AIM OF THE EXERCISE:
Use the entries below and reproduce exactly the lines from the one containing "[0:02.00-0:03.00]" down to the one containing "[0:11.00-0:11.93]", both of them included.
[RECORDS FOR THIS EXERCISE — start]
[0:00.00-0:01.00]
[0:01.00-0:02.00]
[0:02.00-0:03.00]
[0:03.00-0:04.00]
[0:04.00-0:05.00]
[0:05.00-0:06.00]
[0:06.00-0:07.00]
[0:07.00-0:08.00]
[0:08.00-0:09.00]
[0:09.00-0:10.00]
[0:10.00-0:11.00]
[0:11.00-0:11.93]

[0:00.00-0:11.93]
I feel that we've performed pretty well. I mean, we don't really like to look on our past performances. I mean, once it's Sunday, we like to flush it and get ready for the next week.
[RECORDS FOR THIS EXERCISE — finish]
[RECORDS FOR THIS EXERCISE — start]
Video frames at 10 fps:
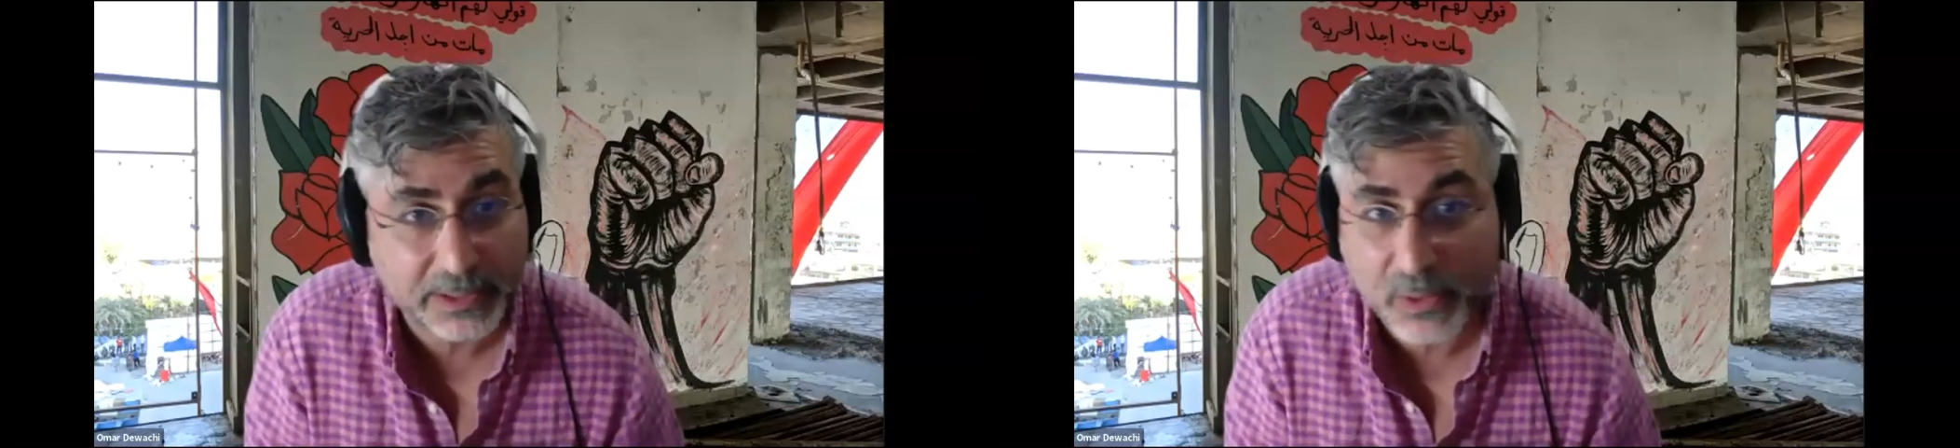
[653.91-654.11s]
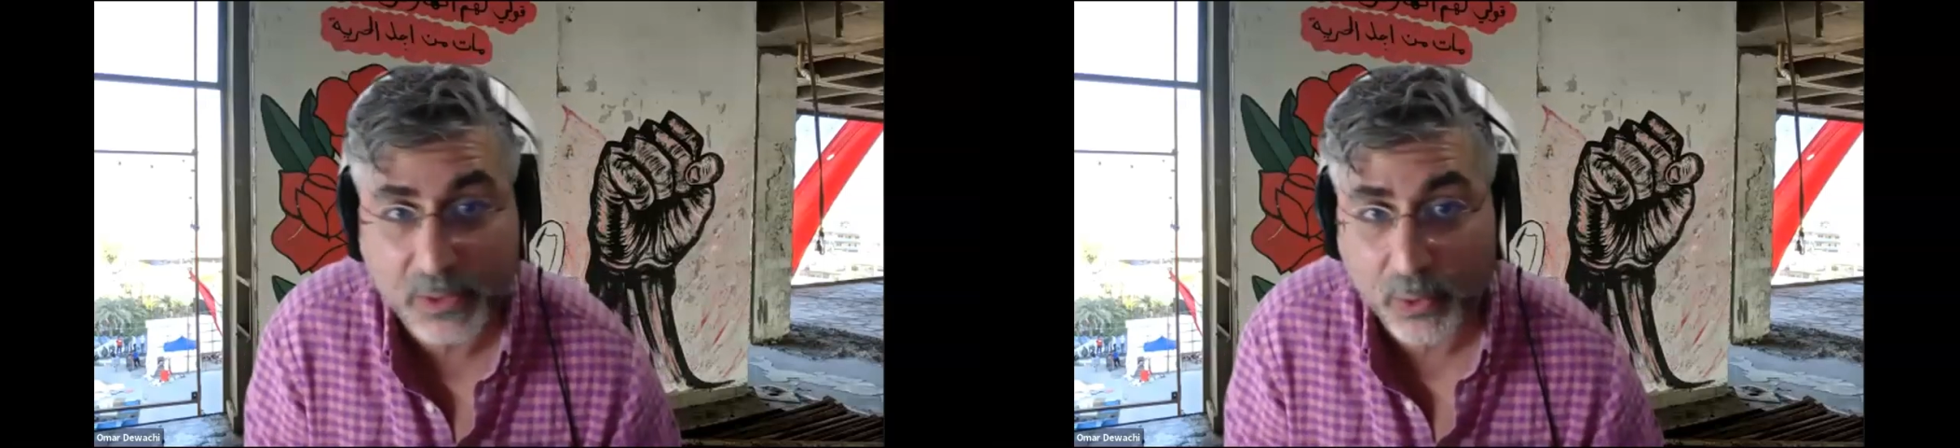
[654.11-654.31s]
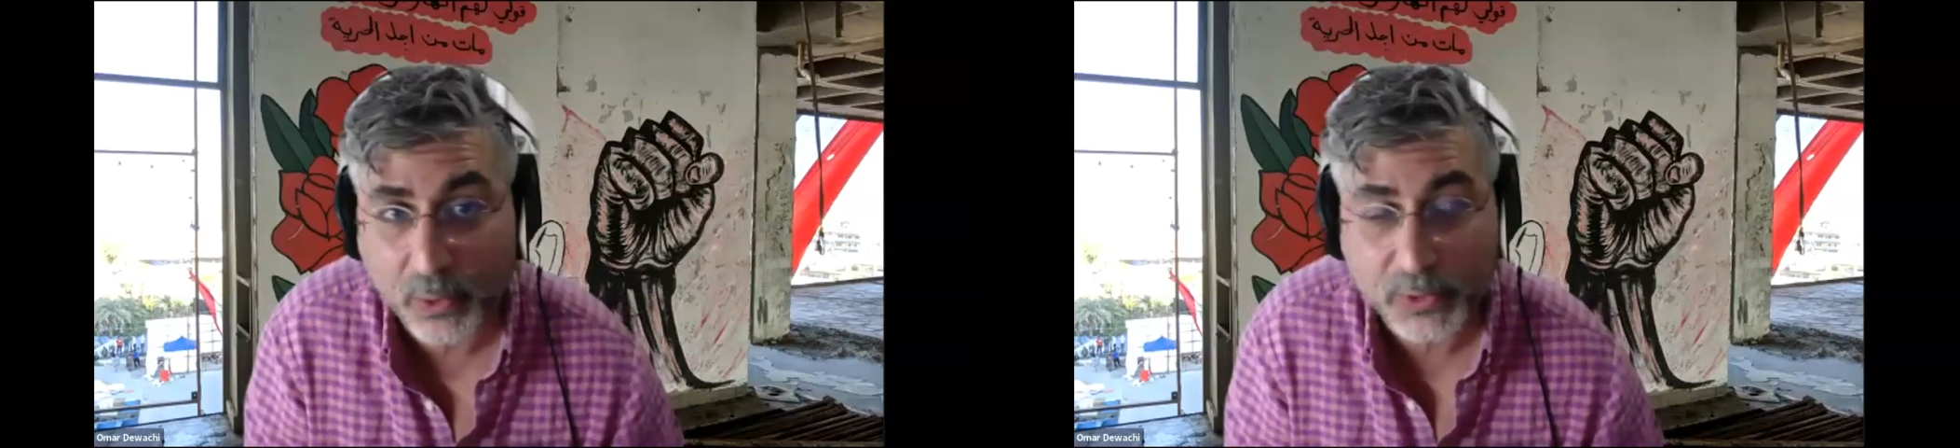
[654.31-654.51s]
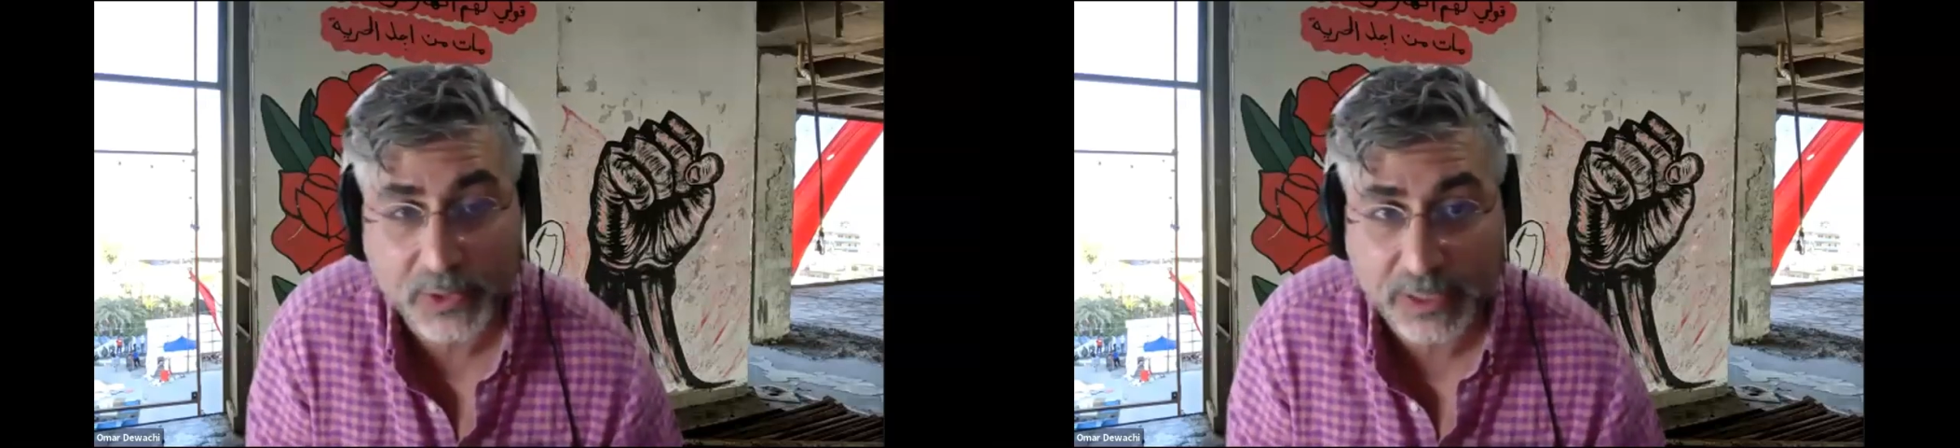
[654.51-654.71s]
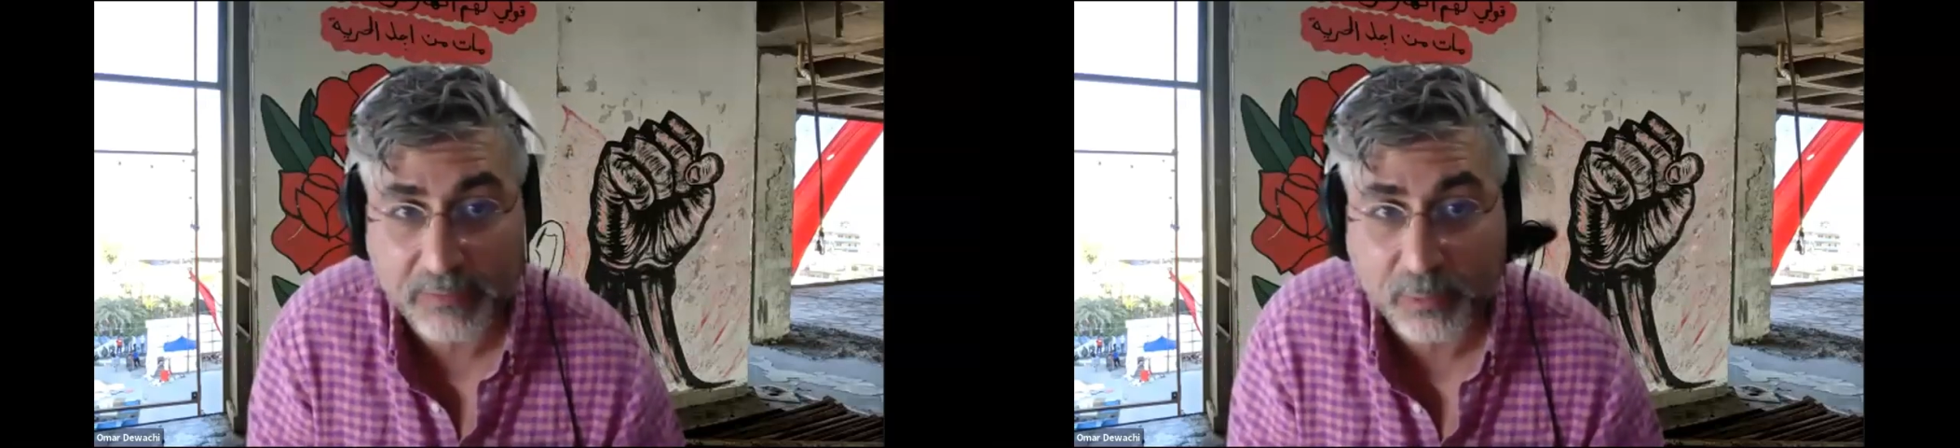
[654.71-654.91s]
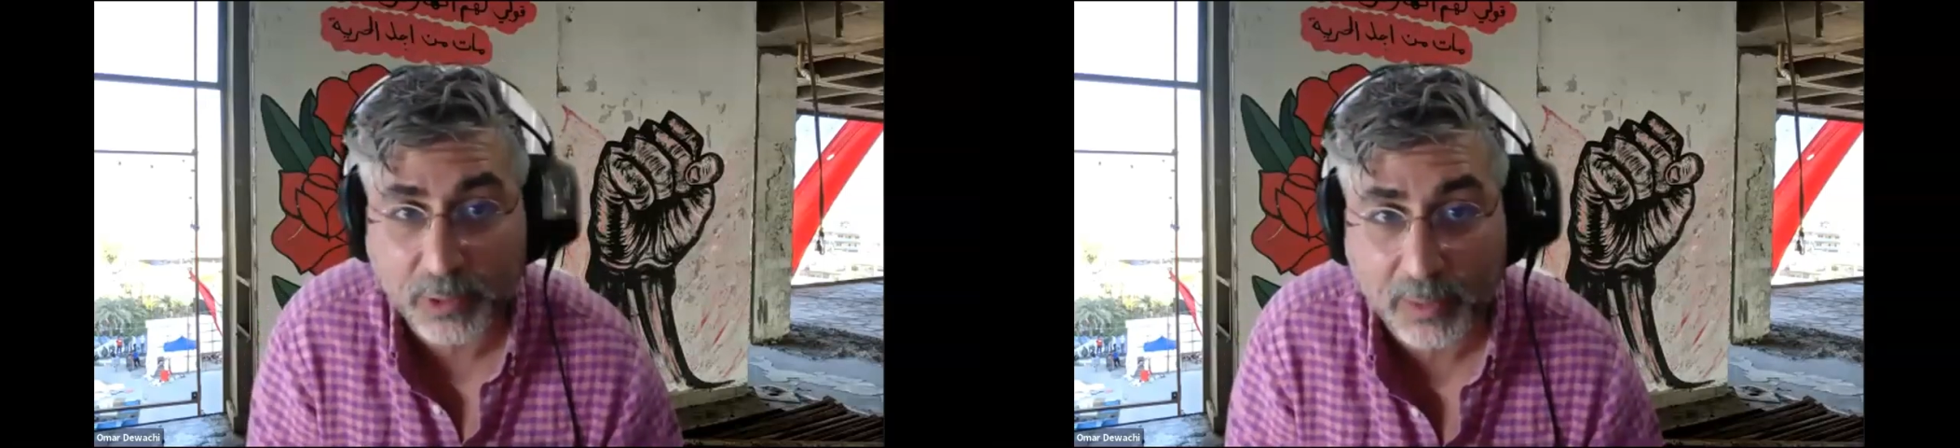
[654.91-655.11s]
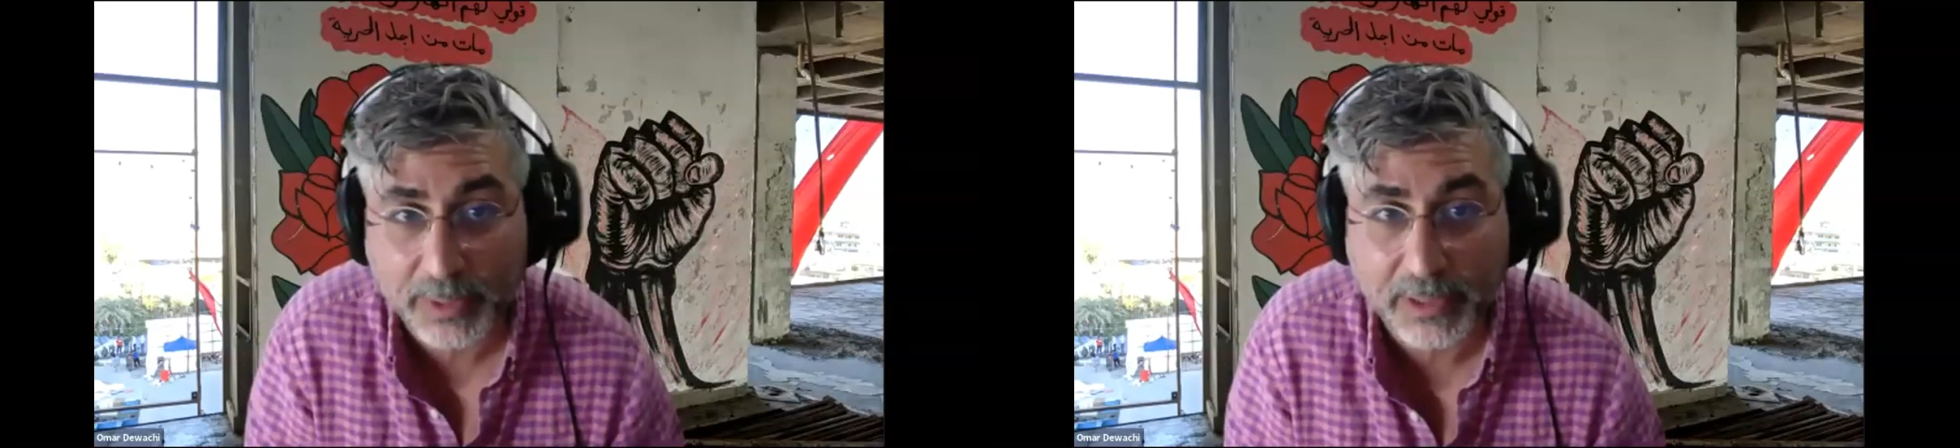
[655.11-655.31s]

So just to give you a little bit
[RECORDS FOR THIS EXERCISE — finish]
RESPONSE:
[0:02.00-0:03.00]
[0:03.00-0:04.00]
[0:04.00-0:05.00]
[0:05.00-0:06.00]
[0:06.00-0:07.00]
[0:07.00-0:08.00]
[0:08.00-0:09.00]
[0:09.00-0:10.00]
[0:10.00-0:11.00]
[0:11.00-0:11.93]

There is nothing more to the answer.